= Action item =
Pictures do not belong in the copy. Return all of the entries exactly.

Stored data entries
····················

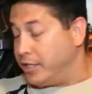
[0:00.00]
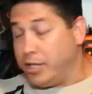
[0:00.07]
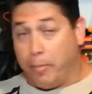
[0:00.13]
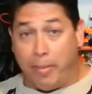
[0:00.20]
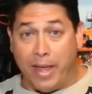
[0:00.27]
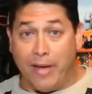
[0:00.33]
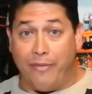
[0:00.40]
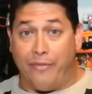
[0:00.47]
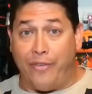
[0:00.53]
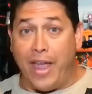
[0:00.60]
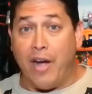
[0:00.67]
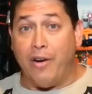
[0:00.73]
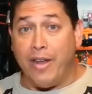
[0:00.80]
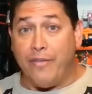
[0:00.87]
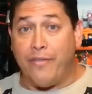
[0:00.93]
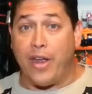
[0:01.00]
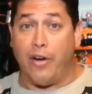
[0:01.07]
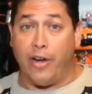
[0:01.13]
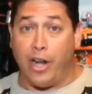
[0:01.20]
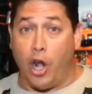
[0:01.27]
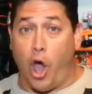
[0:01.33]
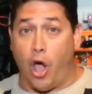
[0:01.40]
to be a very,
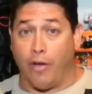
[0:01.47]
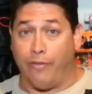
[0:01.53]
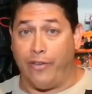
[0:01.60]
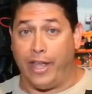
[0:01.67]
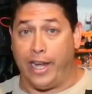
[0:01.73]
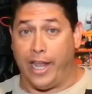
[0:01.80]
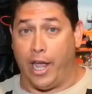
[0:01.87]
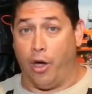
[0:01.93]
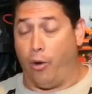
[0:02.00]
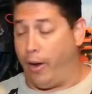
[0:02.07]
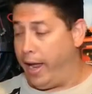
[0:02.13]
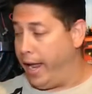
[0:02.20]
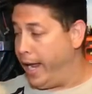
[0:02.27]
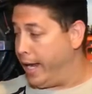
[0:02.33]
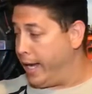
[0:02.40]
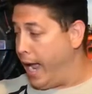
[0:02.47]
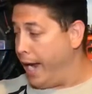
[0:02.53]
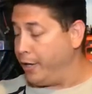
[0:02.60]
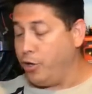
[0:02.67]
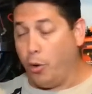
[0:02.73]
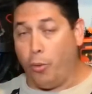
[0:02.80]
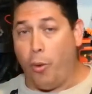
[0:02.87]
very long video, and
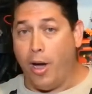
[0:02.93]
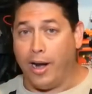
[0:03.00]
I don't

····················

= Solution to the problem =
[0:00.00]
[0:00.07]
[0:00.13]
[0:00.20]
[0:00.27]
[0:00.33]
[0:00.40]
[0:00.47]
[0:00.53]
[0:00.60]
[0:00.67]
[0:00.73]
[0:00.80]
[0:00.87]
[0:00.93]
[0:01.00]
[0:01.07]
[0:01.13]
[0:01.20]
[0:01.27]
[0:01.33]
[0:01.40]
to be a very,
[0:01.47]
[0:01.53]
[0:01.60]
[0:01.67]
[0:01.73]
[0:01.80]
[0:01.87]
[0:01.93]
[0:02.00]
[0:02.07]
[0:02.13]
[0:02.20]
[0:02.27]
[0:02.33]
[0:02.40]
[0:02.47]
[0:02.53]
[0:02.60]
[0:02.67]
[0:02.73]
[0:02.80]
[0:02.87]
very long video, and
[0:02.93]
[0:03.00]
I don't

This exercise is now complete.